--- START ---
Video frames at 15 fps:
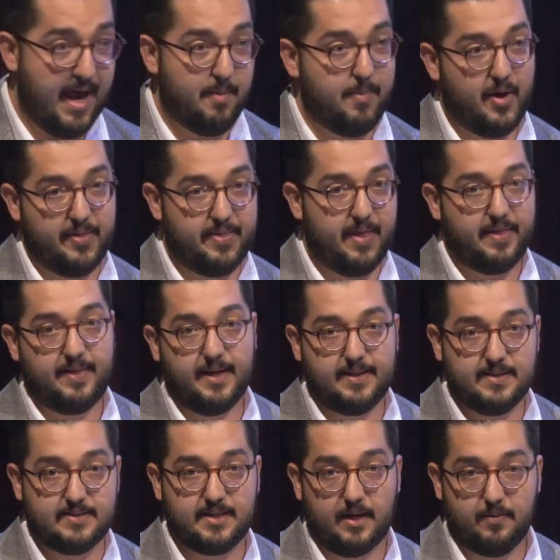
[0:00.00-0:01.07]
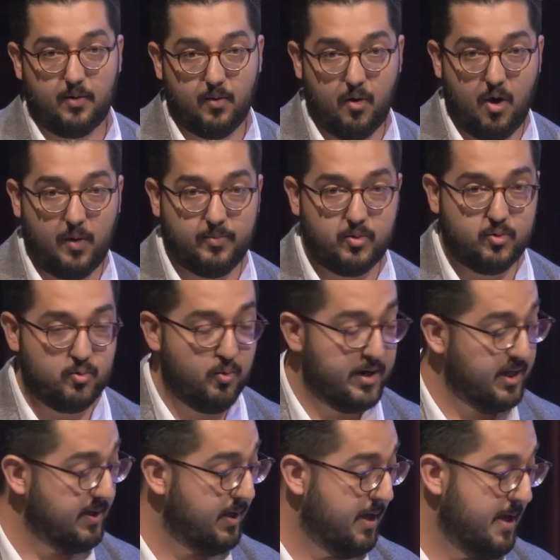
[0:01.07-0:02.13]
but the thickness can go up to
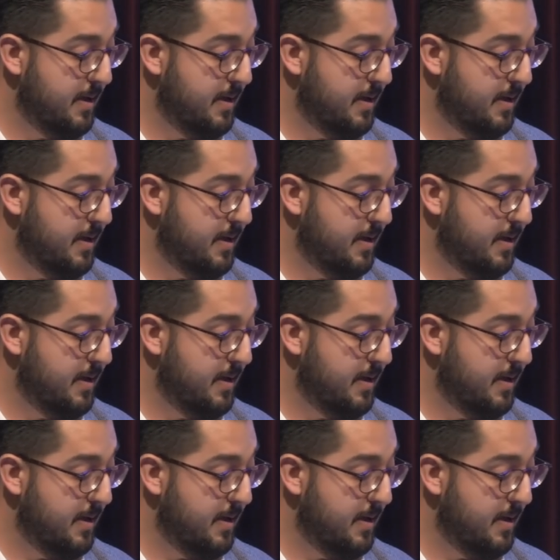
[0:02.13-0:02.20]
20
--- END ---
Each record should be written out again exactly, though without its pictures.

Video frames at 15 fps:
[0:00.00-0:01.07]
[0:01.07-0:02.13]
but the thickness can go up to
[0:02.13-0:02.20]
20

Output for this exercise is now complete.